Оказалось, гнедая была нравна и хитра, и если уж когда не дастся стреножить да вырвется в поле, то хоть скачи за ней верхом — не сгонишь, не заарканишь, не приманишь и лаской.
— Сказать по-настоящему, не конюхово это дело — сторожевать в ночном. А подмоги колхоз не дает. Поставили раз парня, на манер подпаска, да никудышного. Все только лается. Я ему выговор: «Ты что на коня материшься? Что он тебе — человек? Конь любит с собой обращение». А парень все свое. Выгнал его. Вот и маюсь один.
Поговорить особенно разохотили конюха папироски из пастуховского портсигара — выкурено их было за тот вечер на луговых кочках с полдюжины и про запас на ночь положено в кармашек не меньше.
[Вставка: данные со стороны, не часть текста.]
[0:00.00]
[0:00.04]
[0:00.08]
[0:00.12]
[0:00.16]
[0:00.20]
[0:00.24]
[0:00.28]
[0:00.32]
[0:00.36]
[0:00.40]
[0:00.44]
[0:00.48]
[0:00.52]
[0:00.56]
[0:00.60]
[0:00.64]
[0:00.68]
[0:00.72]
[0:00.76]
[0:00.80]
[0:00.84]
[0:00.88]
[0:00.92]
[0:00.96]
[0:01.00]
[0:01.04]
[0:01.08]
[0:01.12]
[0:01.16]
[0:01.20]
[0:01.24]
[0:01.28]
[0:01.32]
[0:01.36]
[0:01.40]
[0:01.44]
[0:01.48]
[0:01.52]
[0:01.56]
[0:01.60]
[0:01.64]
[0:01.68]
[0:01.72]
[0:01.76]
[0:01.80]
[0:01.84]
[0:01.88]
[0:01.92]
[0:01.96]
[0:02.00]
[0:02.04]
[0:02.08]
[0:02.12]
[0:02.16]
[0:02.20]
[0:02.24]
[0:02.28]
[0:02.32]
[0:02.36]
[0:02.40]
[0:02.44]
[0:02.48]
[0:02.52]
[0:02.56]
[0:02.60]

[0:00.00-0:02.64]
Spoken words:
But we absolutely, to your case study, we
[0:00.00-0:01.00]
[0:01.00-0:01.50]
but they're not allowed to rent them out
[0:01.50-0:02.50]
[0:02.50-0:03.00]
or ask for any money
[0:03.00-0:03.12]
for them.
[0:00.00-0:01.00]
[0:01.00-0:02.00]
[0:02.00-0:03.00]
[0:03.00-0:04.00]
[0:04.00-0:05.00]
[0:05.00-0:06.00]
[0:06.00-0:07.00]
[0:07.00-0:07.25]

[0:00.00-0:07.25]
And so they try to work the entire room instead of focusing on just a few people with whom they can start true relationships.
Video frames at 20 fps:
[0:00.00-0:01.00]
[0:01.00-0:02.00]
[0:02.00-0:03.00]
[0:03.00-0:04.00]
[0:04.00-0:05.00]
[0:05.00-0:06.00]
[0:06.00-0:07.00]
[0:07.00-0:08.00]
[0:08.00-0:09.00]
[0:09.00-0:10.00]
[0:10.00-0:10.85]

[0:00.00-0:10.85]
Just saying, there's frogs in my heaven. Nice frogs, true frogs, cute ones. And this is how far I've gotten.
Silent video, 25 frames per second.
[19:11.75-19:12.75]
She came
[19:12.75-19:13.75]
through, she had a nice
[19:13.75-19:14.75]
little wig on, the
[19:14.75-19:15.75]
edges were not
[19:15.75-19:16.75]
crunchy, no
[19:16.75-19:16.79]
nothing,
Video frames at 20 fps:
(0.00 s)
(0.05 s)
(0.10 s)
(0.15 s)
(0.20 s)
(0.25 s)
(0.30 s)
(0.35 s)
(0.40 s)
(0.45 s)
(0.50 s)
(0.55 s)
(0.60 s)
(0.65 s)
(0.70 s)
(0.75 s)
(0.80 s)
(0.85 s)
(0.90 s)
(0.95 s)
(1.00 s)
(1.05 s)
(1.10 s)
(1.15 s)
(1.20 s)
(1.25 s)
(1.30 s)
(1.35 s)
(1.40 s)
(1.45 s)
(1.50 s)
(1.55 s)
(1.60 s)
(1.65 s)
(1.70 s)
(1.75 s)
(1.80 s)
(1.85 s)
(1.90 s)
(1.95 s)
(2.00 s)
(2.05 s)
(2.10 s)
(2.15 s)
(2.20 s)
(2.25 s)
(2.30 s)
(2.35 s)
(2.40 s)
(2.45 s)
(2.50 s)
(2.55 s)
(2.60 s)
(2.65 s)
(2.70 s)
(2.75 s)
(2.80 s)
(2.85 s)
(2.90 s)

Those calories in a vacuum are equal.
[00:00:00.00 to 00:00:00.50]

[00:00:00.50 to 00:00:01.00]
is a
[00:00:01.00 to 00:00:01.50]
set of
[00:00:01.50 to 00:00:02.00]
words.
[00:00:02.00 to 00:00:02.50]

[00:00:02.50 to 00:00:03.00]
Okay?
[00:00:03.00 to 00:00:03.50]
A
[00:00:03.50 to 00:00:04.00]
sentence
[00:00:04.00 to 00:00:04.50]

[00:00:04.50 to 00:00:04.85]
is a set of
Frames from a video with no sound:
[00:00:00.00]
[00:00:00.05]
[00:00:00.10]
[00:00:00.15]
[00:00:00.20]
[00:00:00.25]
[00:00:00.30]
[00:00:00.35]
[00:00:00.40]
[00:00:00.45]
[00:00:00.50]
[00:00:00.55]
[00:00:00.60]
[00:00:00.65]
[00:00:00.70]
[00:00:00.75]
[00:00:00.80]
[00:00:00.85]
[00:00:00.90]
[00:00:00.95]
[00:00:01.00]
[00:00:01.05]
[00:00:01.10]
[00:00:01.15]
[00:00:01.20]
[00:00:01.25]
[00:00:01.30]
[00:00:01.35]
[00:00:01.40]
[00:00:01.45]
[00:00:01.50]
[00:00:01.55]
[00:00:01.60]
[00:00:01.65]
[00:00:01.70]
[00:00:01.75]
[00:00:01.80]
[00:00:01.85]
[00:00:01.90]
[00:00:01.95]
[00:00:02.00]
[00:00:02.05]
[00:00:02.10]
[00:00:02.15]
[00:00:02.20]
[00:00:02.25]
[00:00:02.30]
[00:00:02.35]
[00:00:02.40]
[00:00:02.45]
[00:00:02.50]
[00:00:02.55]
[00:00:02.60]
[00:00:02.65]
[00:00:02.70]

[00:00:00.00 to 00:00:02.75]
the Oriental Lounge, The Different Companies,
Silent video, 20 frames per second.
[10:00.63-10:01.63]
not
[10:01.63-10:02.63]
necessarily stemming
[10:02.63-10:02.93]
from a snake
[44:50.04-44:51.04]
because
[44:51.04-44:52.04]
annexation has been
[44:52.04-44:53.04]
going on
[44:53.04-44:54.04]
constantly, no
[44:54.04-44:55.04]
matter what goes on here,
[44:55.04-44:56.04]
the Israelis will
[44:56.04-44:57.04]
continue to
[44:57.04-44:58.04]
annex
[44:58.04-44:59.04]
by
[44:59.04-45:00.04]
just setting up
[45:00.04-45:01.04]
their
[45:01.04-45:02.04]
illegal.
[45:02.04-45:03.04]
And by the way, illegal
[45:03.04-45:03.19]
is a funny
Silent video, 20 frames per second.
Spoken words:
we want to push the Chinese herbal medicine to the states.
Он рассказал о службе своей в Малоярославце и о том, как приуныл в этом невеликом городе, пошел искать местечка по душе, из деревни в деревню, осел у самой Москвы, прижился, был принят в колхоз.
— Доверие мне полное, — говорил он, входя во вкус своей повести. — Конский состав у меня на высоте. Молодняка другая смена подрастает. К примеру, бедовая эта гнедая была жеребенком, как я приступил к руководству, а нынешний год второй раз сама ожеребилась. Все бы хорошо, лучше не надо. Да вот год назад овдовел… Жена у меня была обыкновенная. Прожили вместе тридцать лет, и что я к ней, что она ко мне без особого внимания. А померла — все одно отпилили мне руку. Ни обшиться, ни постираться, ни щей сварить. Хожу, машу одной рукой — как есть ничего не образуется. Только и свет что в конюшне. Домой хоть и не заглядывай… Стал я соображать — не жениться ли на какой старухе? Дай, думаю, схожу к покойнице, спрошу ее, может, что присоветует, надоумит. Купил четвертинку, пришел, отпил на могилке половину, спрашиваю: «Как, мол, ты скажешь? Плохо мне без тебя, обносился весь, не с кем словом перемолвиться, только и покричишь что на кобыл». А она и досказать не дала, про что я хотел. Спокойно так говорит: «Дурак ты, дурак старый, помирать тебе пора, а не жениться…» Из-под земли! Вот ей-богу! Аж меня прознобило всего… Хотел убежать — ноги дрожат, нейдут, того гляди, свалюсь. Ну, кое-как удержался, допил остаток. Корочка была в кармане, посорил у крестика крошками, сказал спасибо за совет, да — тягу! С той поры ни с чем и живу.
Сейчас, глядя с дороги на конюха, Пастухов не узнавал его. Так хорошо помнилось лицо любопытного знакомца, когда он раскуривал папироски и спичкой озарялись крапины веснушек на его пухлых щеках и странная улыбка подвернутой губы. Крылись тогда в его смешливых чертах наивность и мыслишки себе на уме. Теперь ничего не оставалось от прежнего в этом лице. Оно было жестко в каждой складке, как наплыв на коре дерева;.
Примост кончили делать, люди у машины расступились, негромкий голос прозвучал в тишине: «Давай веди!» Вокруг стало еще тише, словно чего-то все ждали.
Конюх потянул за повод, тронулся вперед, и лошадь сразу пошла за ним, острее насторожив уши и раздвинув дрожащие ноздри. Конюх шагал отрывисто, как на марше, и твердо ступил на примост, только шаги его укоротились, когда он, подымаясь, согнул колени. Звонко отозвались доски на цоканье подков по примосту, скрипнул кузов грузовика. Конюх с ходу ввел за собой лошадь в станок, поднырнув под его боковой брус, а на передний у затылка кабины кинул и туго примотал повод.